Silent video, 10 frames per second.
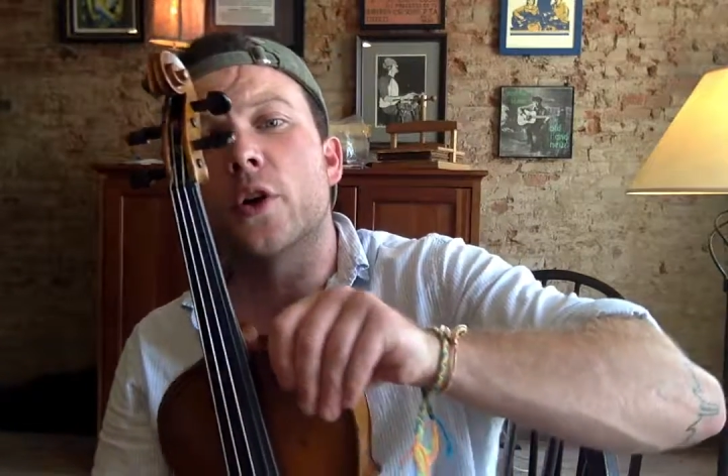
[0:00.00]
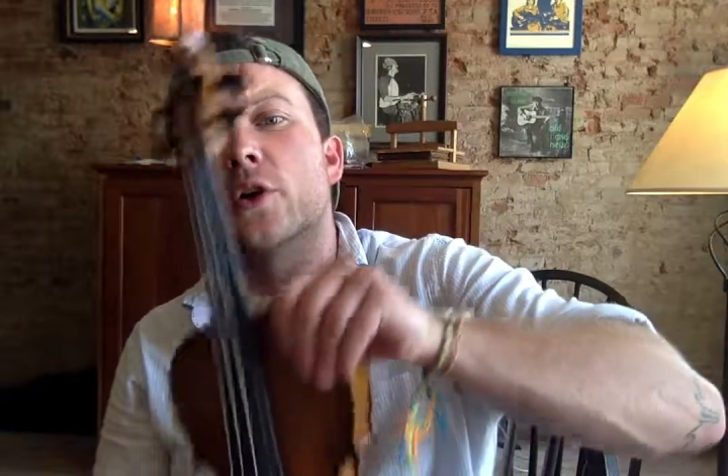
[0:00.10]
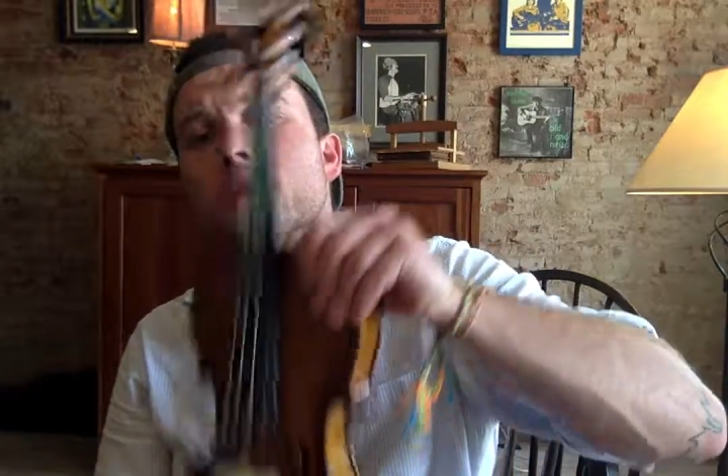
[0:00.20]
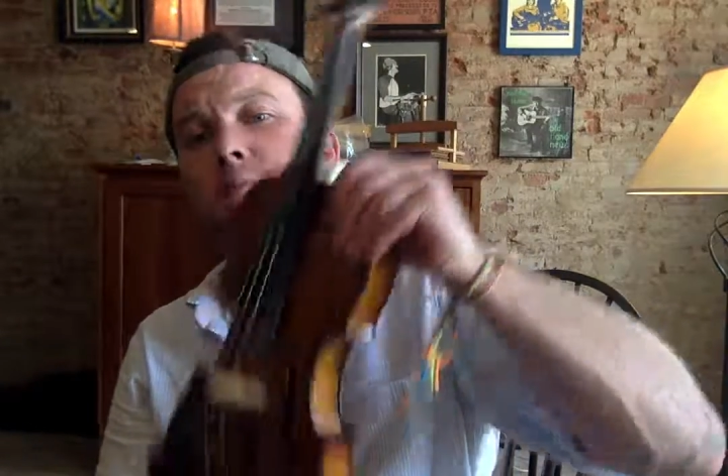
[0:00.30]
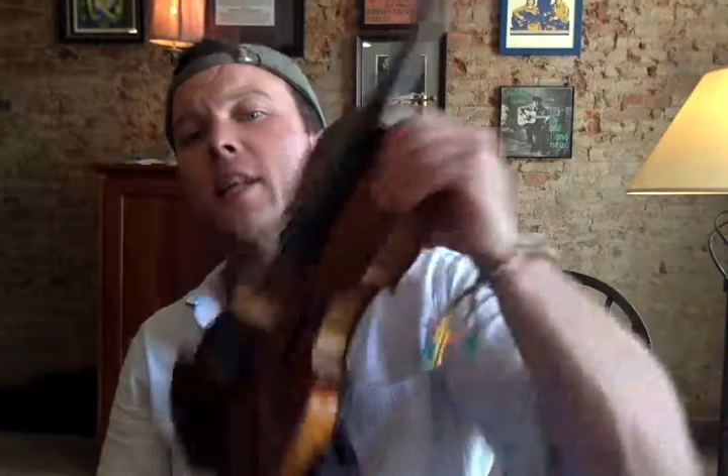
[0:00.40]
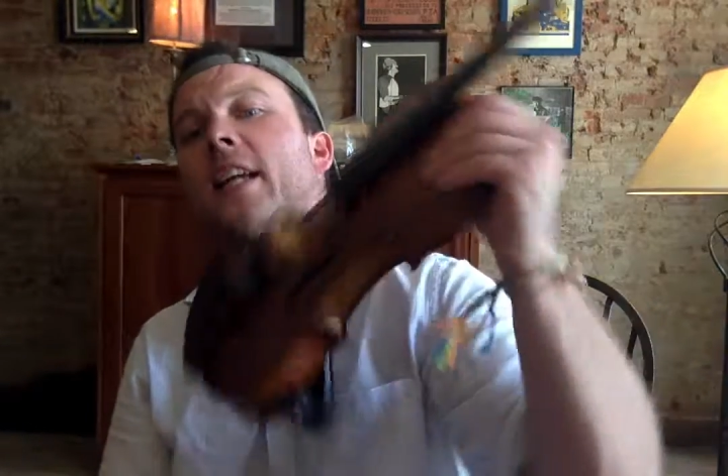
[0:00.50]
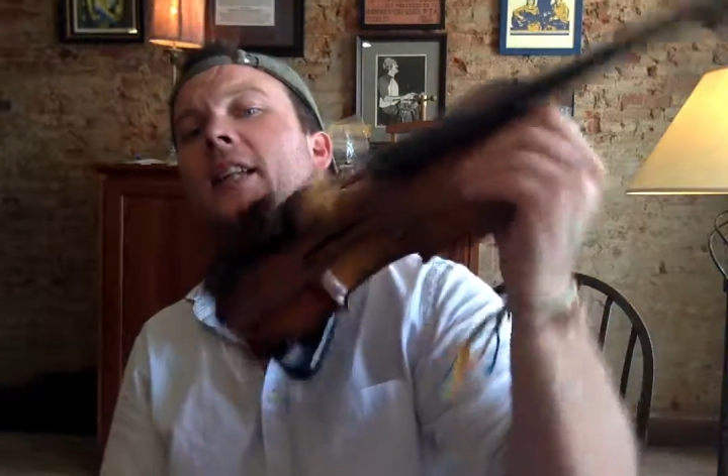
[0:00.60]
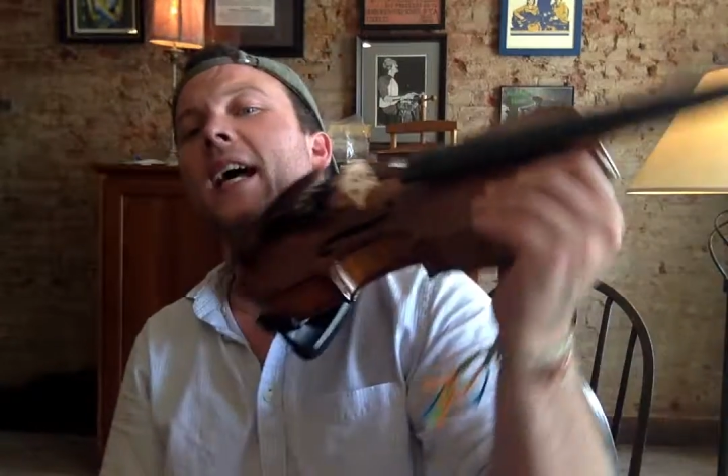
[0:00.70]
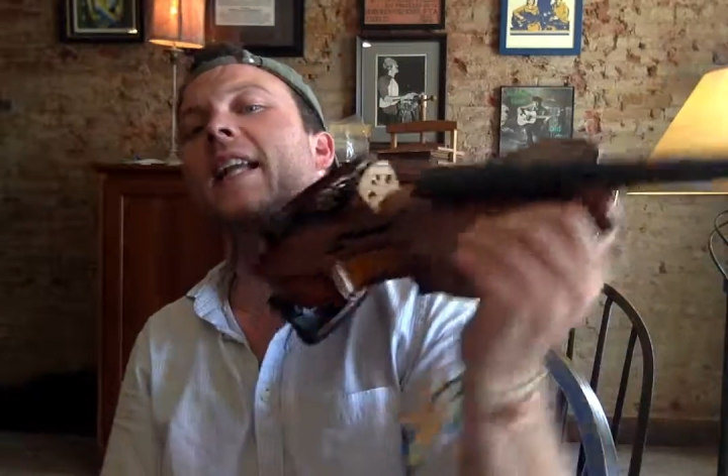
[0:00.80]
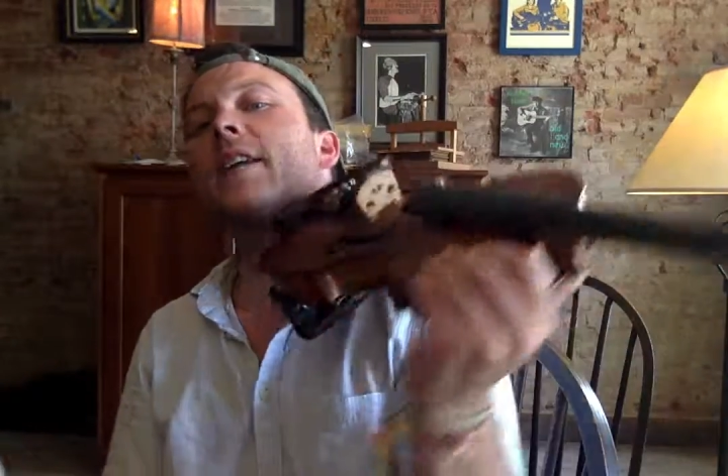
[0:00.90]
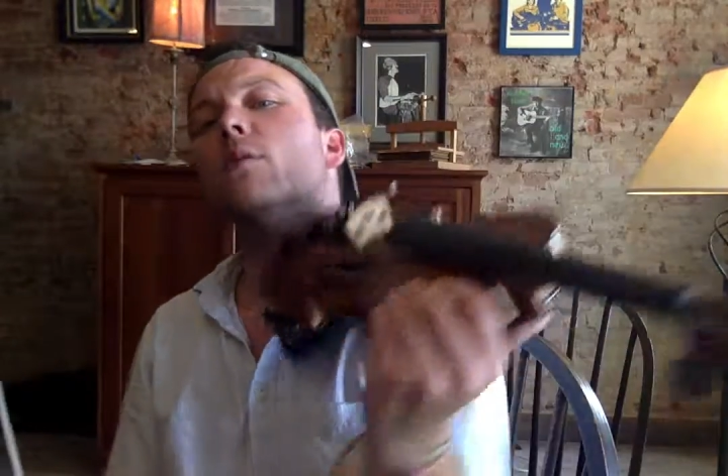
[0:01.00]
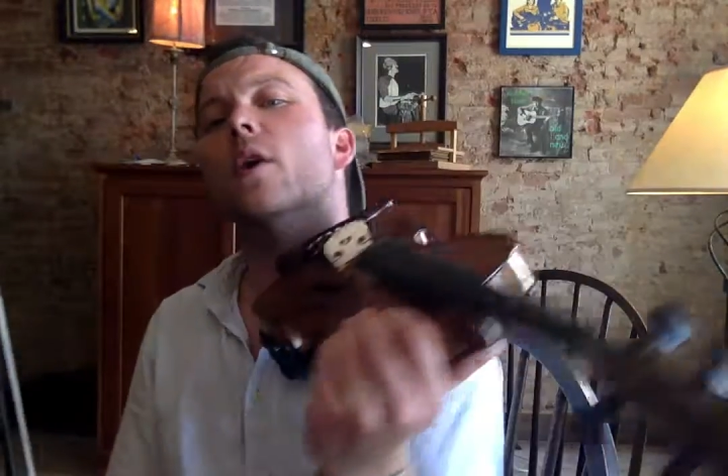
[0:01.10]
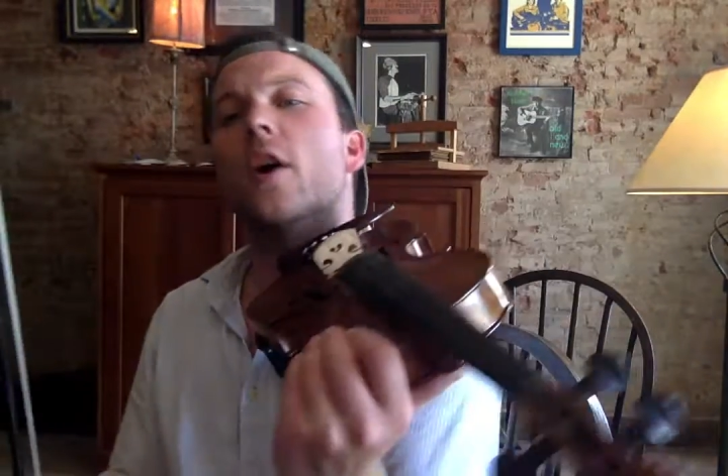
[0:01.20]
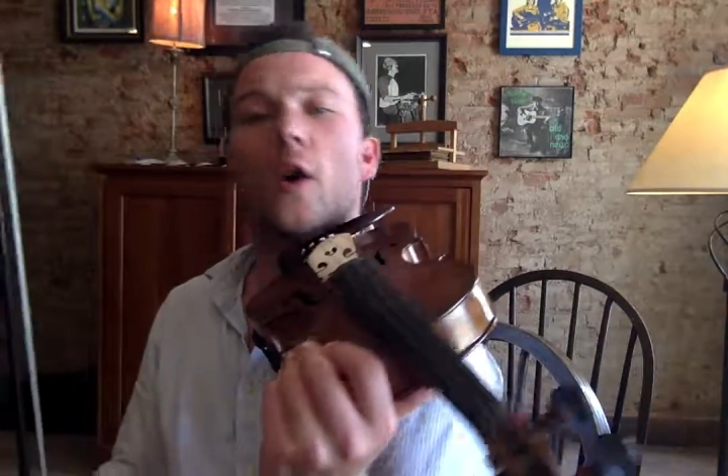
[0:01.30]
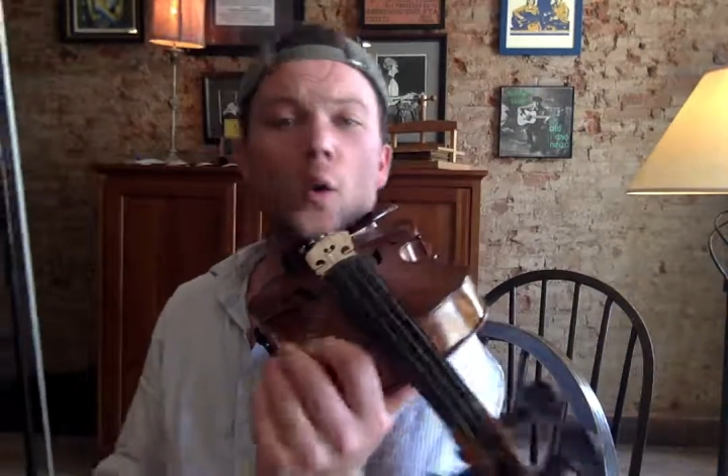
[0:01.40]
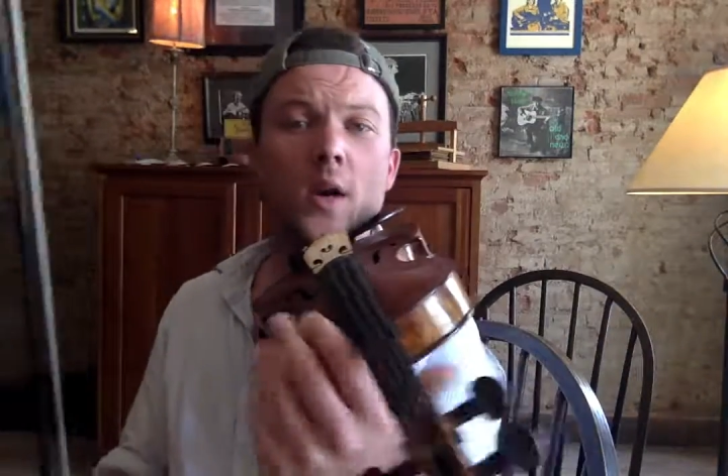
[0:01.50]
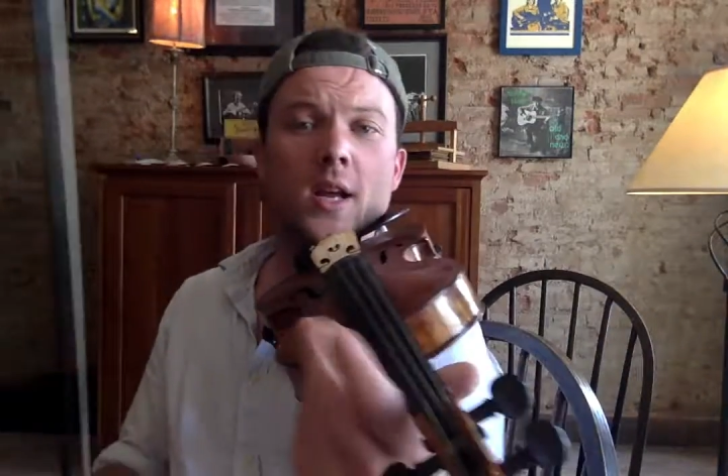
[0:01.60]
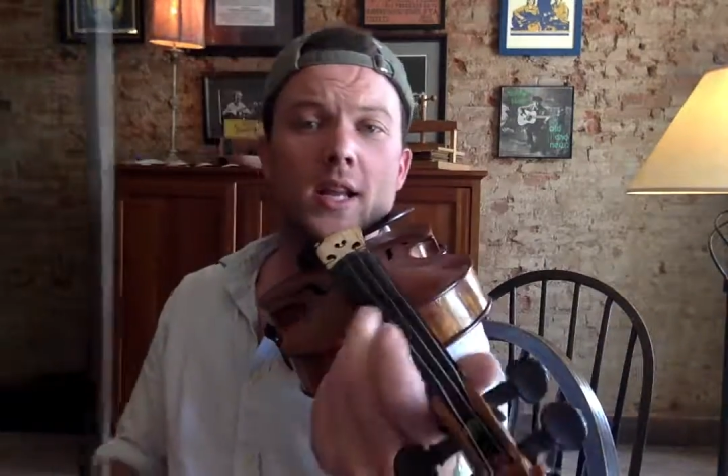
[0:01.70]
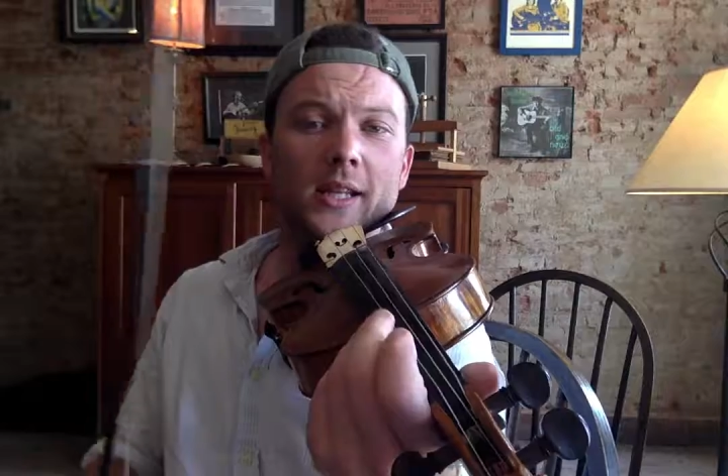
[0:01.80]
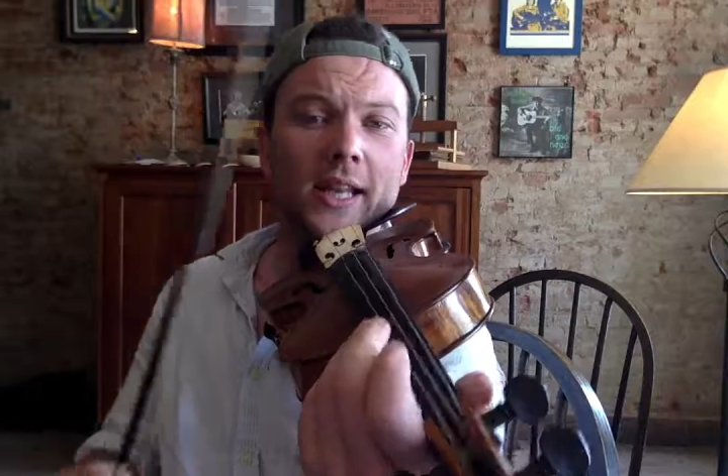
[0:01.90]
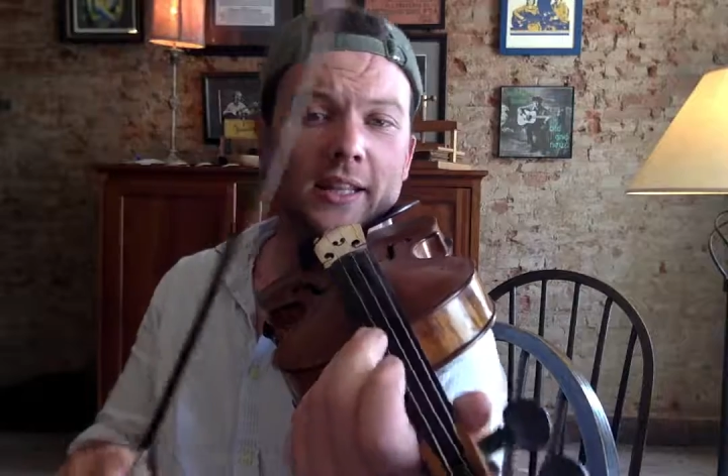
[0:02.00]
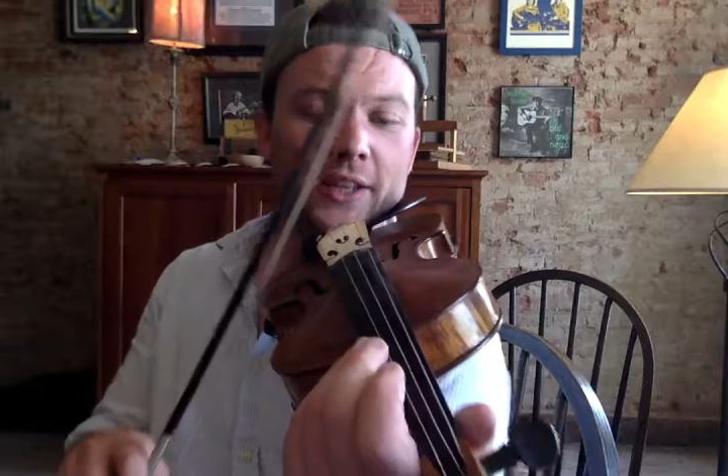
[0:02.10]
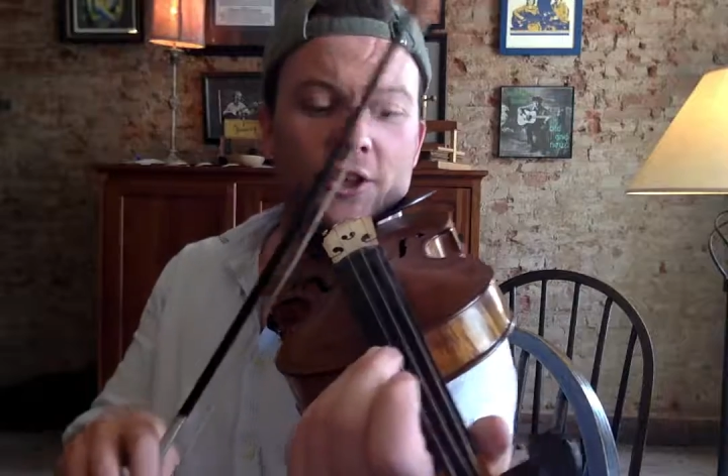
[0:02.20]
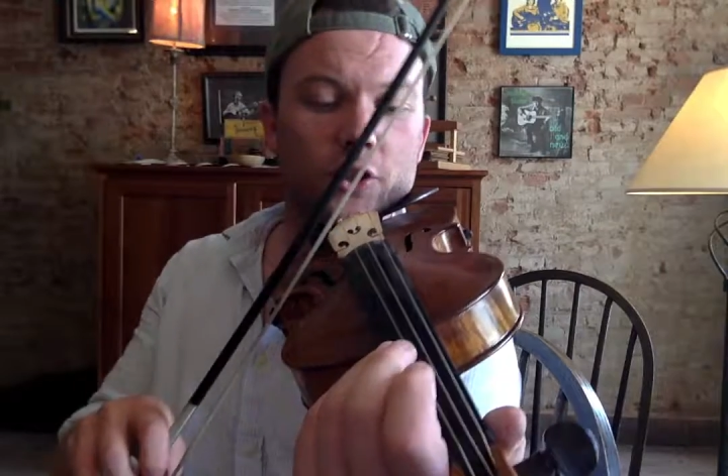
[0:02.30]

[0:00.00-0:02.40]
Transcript: You're just playing lightly row like this.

◆ **Work to complete**:
Reproduce each entry precisely; the pictures stay out.

◆ **Your response**:
Silent video, 10 frames per second.
[0:00.00]
[0:00.10]
[0:00.20]
[0:00.30]
[0:00.40]
[0:00.50]
[0:00.60]
[0:00.70]
[0:00.80]
[0:00.90]
[0:01.00]
[0:01.10]
[0:01.20]
[0:01.30]
[0:01.40]
[0:01.50]
[0:01.60]
[0:01.70]
[0:01.80]
[0:01.90]
[0:02.00]
[0:02.10]
[0:02.20]
[0:02.30]

[0:00.00-0:02.40]
Transcript: You're just playing lightly row like this.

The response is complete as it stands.